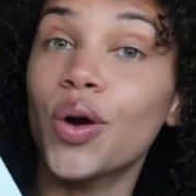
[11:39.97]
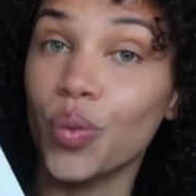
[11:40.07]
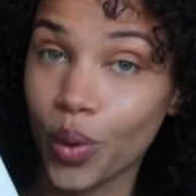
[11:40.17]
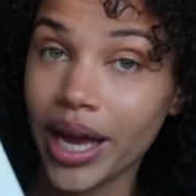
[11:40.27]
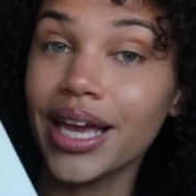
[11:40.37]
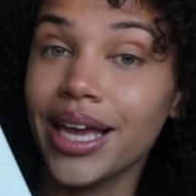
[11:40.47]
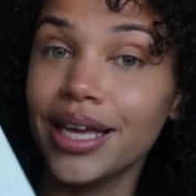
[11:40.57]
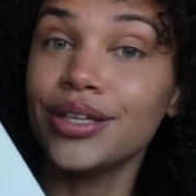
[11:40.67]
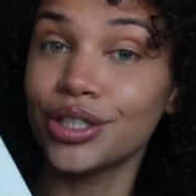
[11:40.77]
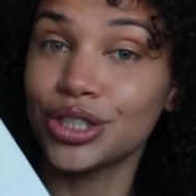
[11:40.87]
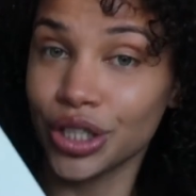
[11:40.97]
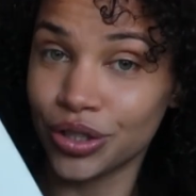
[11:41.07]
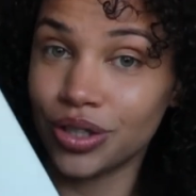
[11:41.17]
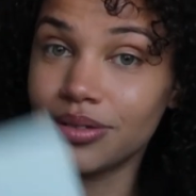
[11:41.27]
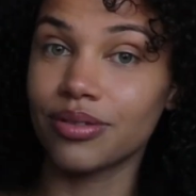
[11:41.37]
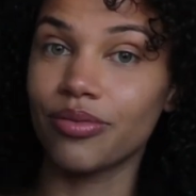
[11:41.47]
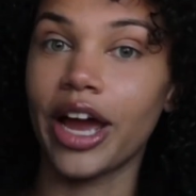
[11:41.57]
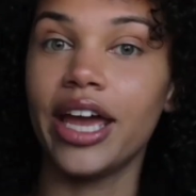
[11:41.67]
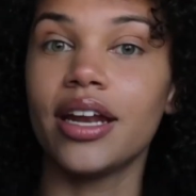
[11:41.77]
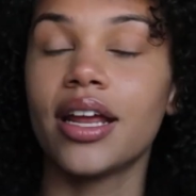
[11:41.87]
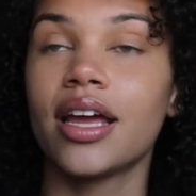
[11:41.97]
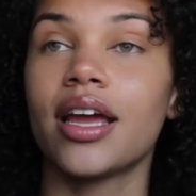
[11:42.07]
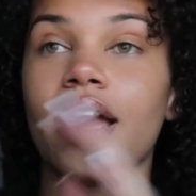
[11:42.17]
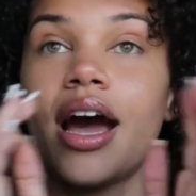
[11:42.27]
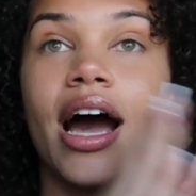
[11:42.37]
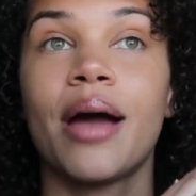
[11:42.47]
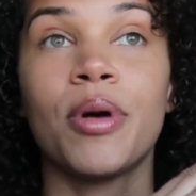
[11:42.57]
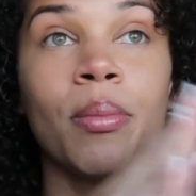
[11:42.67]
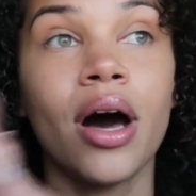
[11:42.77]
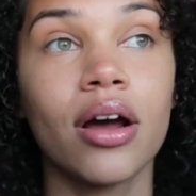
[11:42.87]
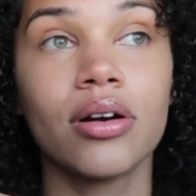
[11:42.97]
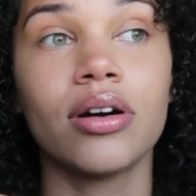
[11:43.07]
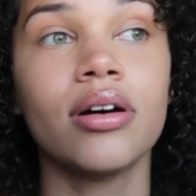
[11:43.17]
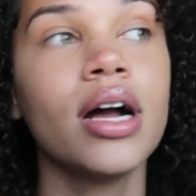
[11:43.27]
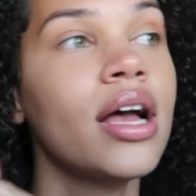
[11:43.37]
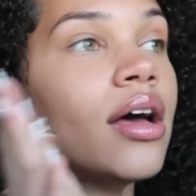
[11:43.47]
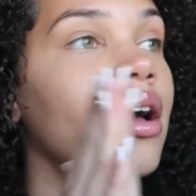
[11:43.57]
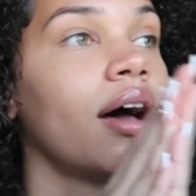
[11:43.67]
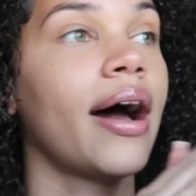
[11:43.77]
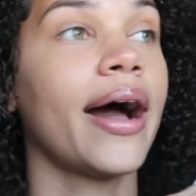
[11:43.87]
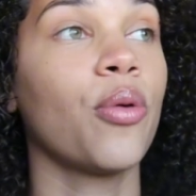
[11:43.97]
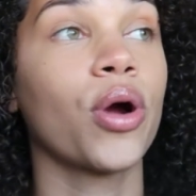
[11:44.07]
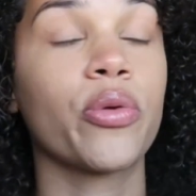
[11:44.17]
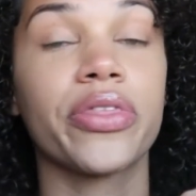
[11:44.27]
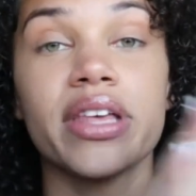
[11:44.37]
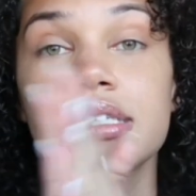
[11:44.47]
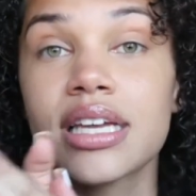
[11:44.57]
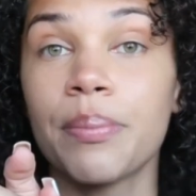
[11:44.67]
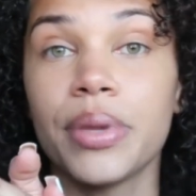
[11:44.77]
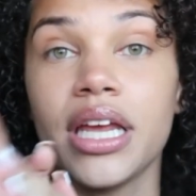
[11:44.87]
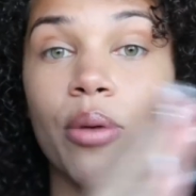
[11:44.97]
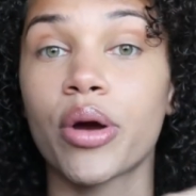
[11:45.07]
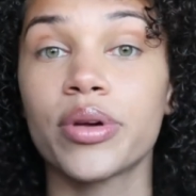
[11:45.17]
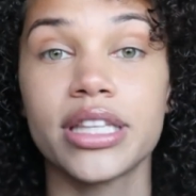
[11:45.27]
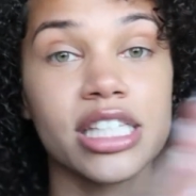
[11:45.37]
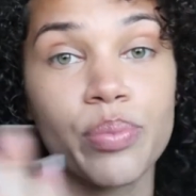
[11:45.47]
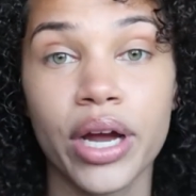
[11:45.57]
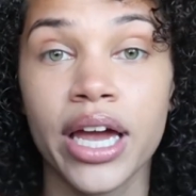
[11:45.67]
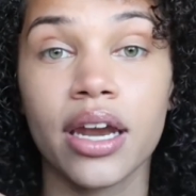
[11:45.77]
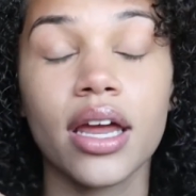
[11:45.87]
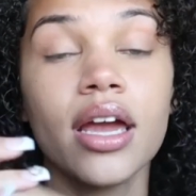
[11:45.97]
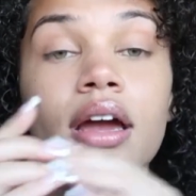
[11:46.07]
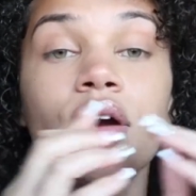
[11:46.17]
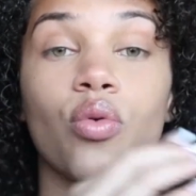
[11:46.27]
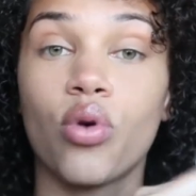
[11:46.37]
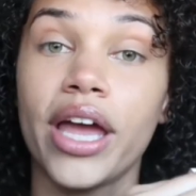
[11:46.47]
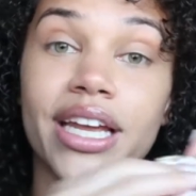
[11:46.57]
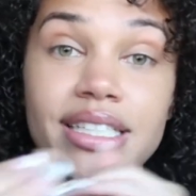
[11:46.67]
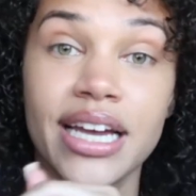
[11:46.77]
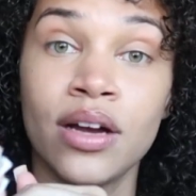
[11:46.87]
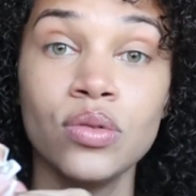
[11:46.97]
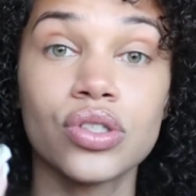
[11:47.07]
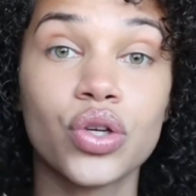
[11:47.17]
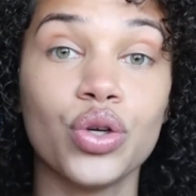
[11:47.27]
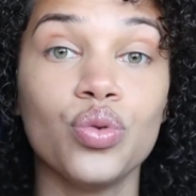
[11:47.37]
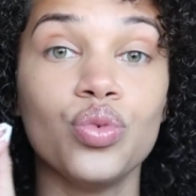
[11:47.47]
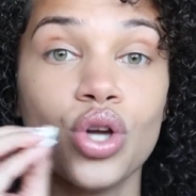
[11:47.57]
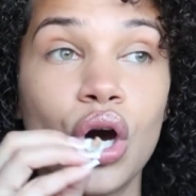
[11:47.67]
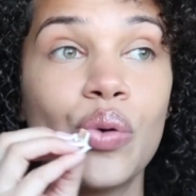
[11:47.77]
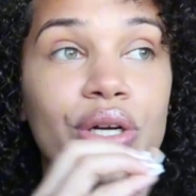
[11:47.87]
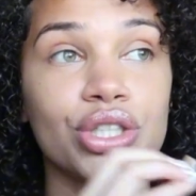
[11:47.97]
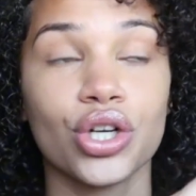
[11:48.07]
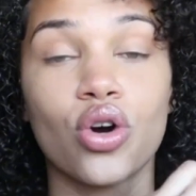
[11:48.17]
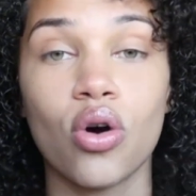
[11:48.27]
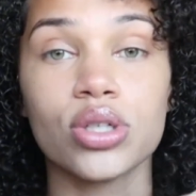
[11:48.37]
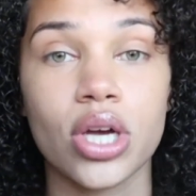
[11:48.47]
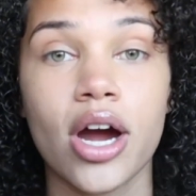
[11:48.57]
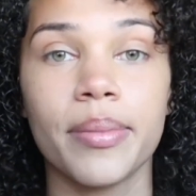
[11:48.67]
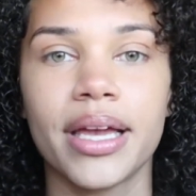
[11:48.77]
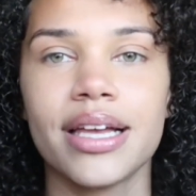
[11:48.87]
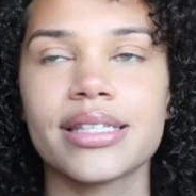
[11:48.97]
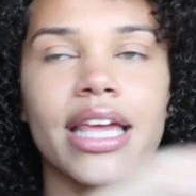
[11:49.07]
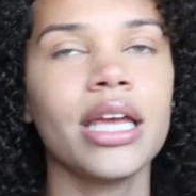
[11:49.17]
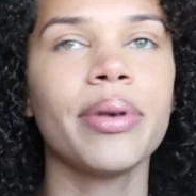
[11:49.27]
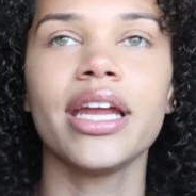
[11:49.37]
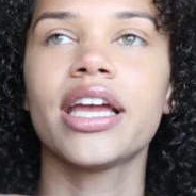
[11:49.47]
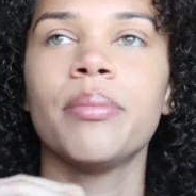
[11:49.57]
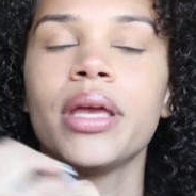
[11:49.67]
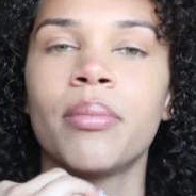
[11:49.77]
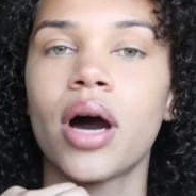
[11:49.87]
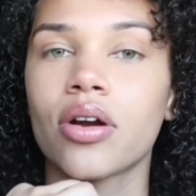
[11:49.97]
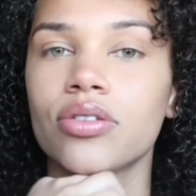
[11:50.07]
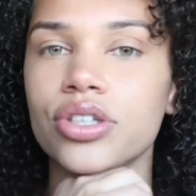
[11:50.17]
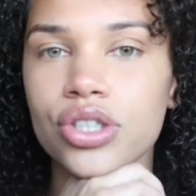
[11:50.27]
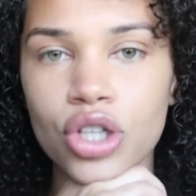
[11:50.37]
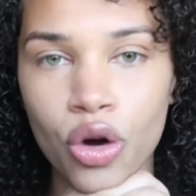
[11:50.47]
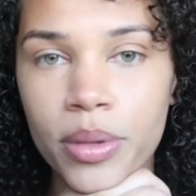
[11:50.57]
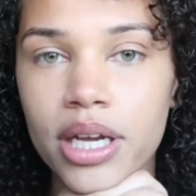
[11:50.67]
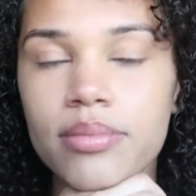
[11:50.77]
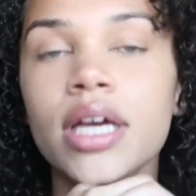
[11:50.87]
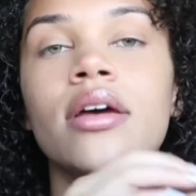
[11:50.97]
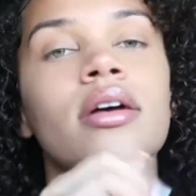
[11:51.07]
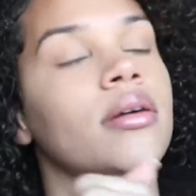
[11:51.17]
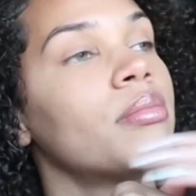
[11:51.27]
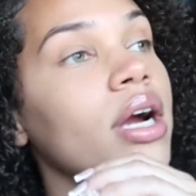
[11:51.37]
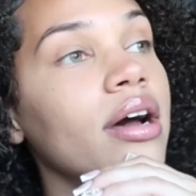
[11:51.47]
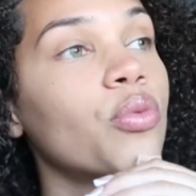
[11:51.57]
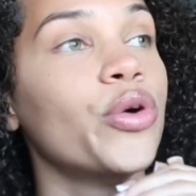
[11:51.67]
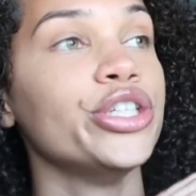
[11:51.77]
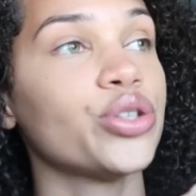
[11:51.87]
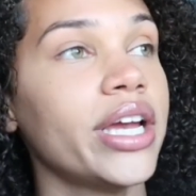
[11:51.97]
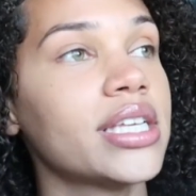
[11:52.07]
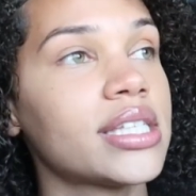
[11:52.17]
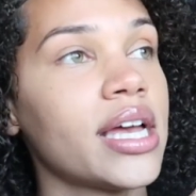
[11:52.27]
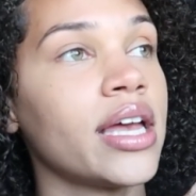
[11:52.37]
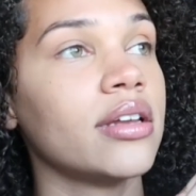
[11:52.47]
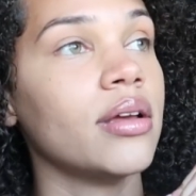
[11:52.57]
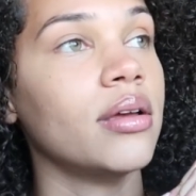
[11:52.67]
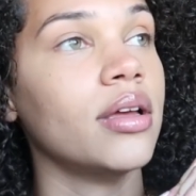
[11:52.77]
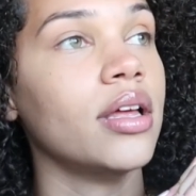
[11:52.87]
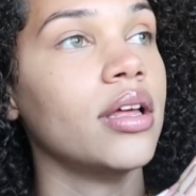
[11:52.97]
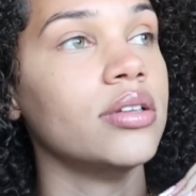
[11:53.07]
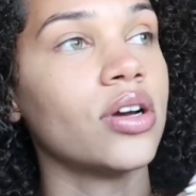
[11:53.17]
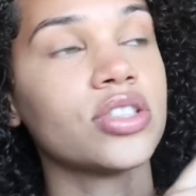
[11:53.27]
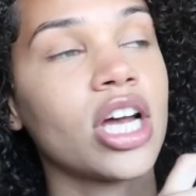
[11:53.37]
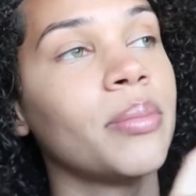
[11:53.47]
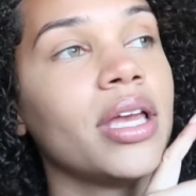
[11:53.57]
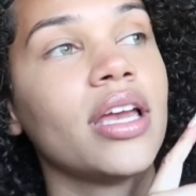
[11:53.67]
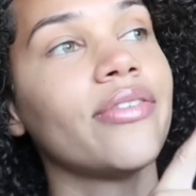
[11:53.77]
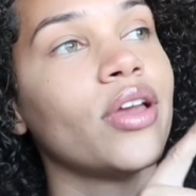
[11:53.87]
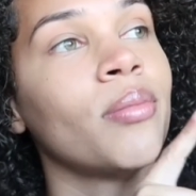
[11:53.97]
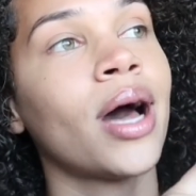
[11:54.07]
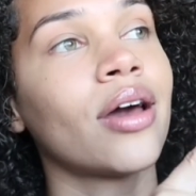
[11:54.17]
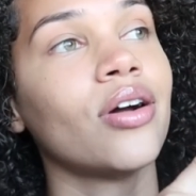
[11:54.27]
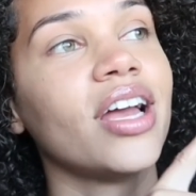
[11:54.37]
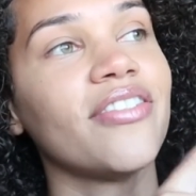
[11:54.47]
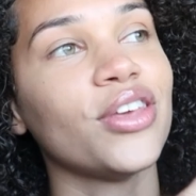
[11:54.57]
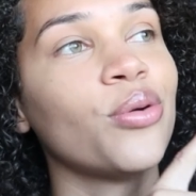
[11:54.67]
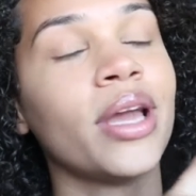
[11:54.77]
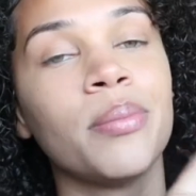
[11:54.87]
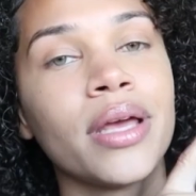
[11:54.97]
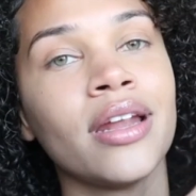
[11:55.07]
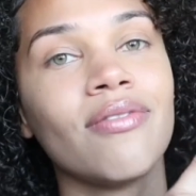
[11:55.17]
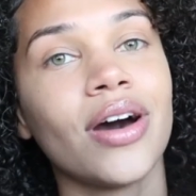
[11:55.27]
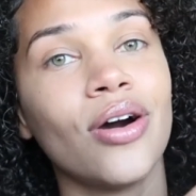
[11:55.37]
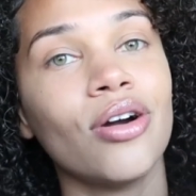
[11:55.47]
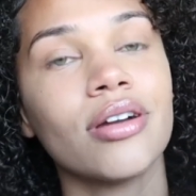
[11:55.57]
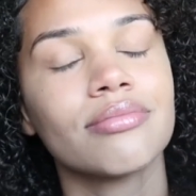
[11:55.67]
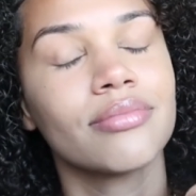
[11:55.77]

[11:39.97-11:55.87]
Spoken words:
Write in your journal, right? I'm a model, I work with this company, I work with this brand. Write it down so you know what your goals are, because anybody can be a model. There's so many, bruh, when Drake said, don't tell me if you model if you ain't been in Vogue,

-=-=-=-=-

What the task requires
Return all of the material precisely as written. No picture belongs in it.

Solved problem
[11:39.97]
[11:40.07]
[11:40.17]
[11:40.27]
[11:40.37]
[11:40.47]
[11:40.57]
[11:40.67]
[11:40.77]
[11:40.87]
[11:40.97]
[11:41.07]
[11:41.17]
[11:41.27]
[11:41.37]
[11:41.47]
[11:41.57]
[11:41.67]
[11:41.77]
[11:41.87]
[11:41.97]
[11:42.07]
[11:42.17]
[11:42.27]
[11:42.37]
[11:42.47]
[11:42.57]
[11:42.67]
[11:42.77]
[11:42.87]
[11:42.97]
[11:43.07]
[11:43.17]
[11:43.27]
[11:43.37]
[11:43.47]
[11:43.57]
[11:43.67]
[11:43.77]
[11:43.87]
[11:43.97]
[11:44.07]
[11:44.17]
[11:44.27]
[11:44.37]
[11:44.47]
[11:44.57]
[11:44.67]
[11:44.77]
[11:44.87]
[11:44.97]
[11:45.07]
[11:45.17]
[11:45.27]
[11:45.37]
[11:45.47]
[11:45.57]
[11:45.67]
[11:45.77]
[11:45.87]
[11:45.97]
[11:46.07]
[11:46.17]
[11:46.27]
[11:46.37]
[11:46.47]
[11:46.57]
[11:46.67]
[11:46.77]
[11:46.87]
[11:46.97]
[11:47.07]
[11:47.17]
[11:47.27]
[11:47.37]
[11:47.47]
[11:47.57]
[11:47.67]
[11:47.77]
[11:47.87]
[11:47.97]
[11:48.07]
[11:48.17]
[11:48.27]
[11:48.37]
[11:48.47]
[11:48.57]
[11:48.67]
[11:48.77]
[11:48.87]
[11:48.97]
[11:49.07]
[11:49.17]
[11:49.27]
[11:49.37]
[11:49.47]
[11:49.57]
[11:49.67]
[11:49.77]
[11:49.87]
[11:49.97]
[11:50.07]
[11:50.17]
[11:50.27]
[11:50.37]
[11:50.47]
[11:50.57]
[11:50.67]
[11:50.77]
[11:50.87]
[11:50.97]
[11:51.07]
[11:51.17]
[11:51.27]
[11:51.37]
[11:51.47]
[11:51.57]
[11:51.67]
[11:51.77]
[11:51.87]
[11:51.97]
[11:52.07]
[11:52.17]
[11:52.27]
[11:52.37]
[11:52.47]
[11:52.57]
[11:52.67]
[11:52.77]
[11:52.87]
[11:52.97]
[11:53.07]
[11:53.17]
[11:53.27]
[11:53.37]
[11:53.47]
[11:53.57]
[11:53.67]
[11:53.77]
[11:53.87]
[11:53.97]
[11:54.07]
[11:54.17]
[11:54.27]
[11:54.37]
[11:54.47]
[11:54.57]
[11:54.67]
[11:54.77]
[11:54.87]
[11:54.97]
[11:55.07]
[11:55.17]
[11:55.27]
[11:55.37]
[11:55.47]
[11:55.57]
[11:55.67]
[11:55.77]

[11:39.97-11:55.87]
Spoken words:
Write in your journal, right? I'm a model, I work with this company, I work with this brand. Write it down so you know what your goals are, because anybody can be a model. There's so many, bruh, when Drake said, don't tell me if you model if you ain't been in Vogue,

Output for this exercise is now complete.